▸ **TASK PROMPT**: Without the pictures, set down exactly the lines from the one that contains "[5:35.67-5:36.67]" to the end of the entries, both included, and nothing besides.

[SOURCE MATERIAL — start]

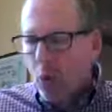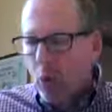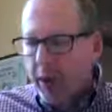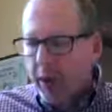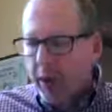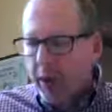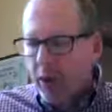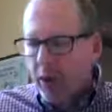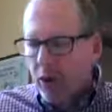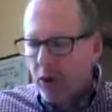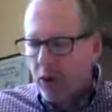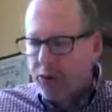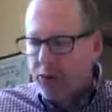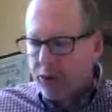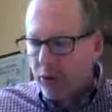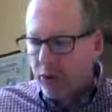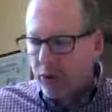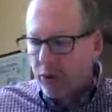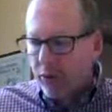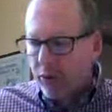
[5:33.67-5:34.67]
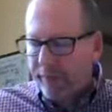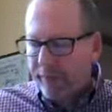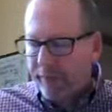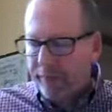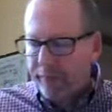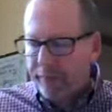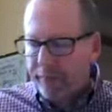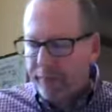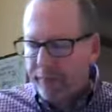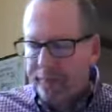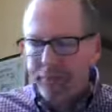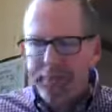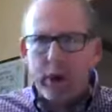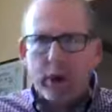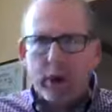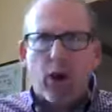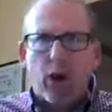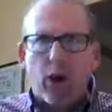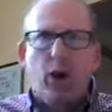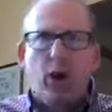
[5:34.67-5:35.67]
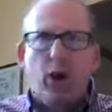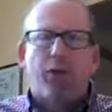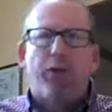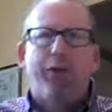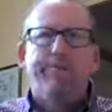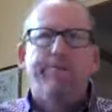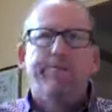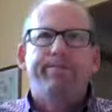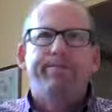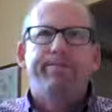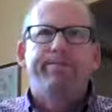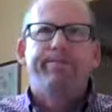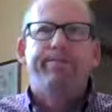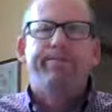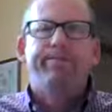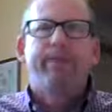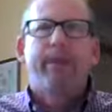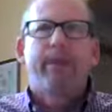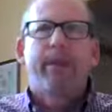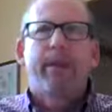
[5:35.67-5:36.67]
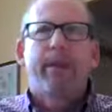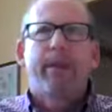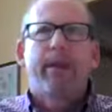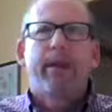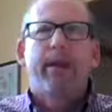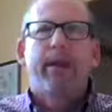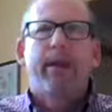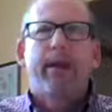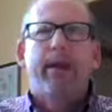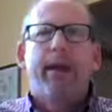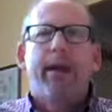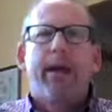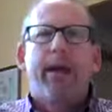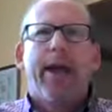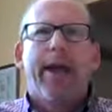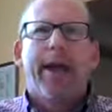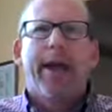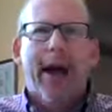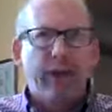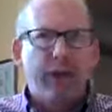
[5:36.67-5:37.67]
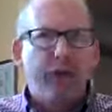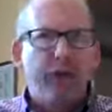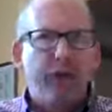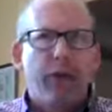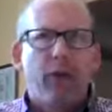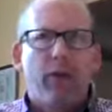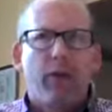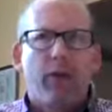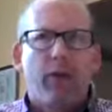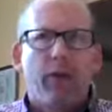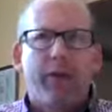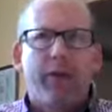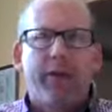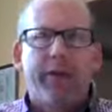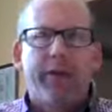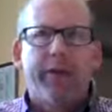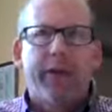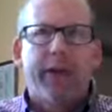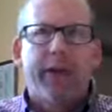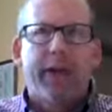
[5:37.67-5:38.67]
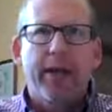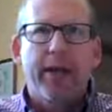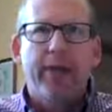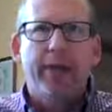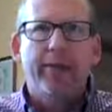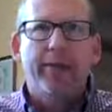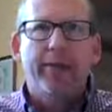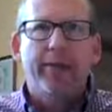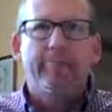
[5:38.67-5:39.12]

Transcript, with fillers: we can also feel hopeful. And I feel hopeful today,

[SOURCE MATERIAL — finish]

▸ **WRITTEN RESPONSE**:
[5:35.67-5:36.67]
[5:36.67-5:37.67]
[5:37.67-5:38.67]
[5:38.67-5:39.12]

Transcript, with fillers: we can also feel hopeful. And I feel hopeful today,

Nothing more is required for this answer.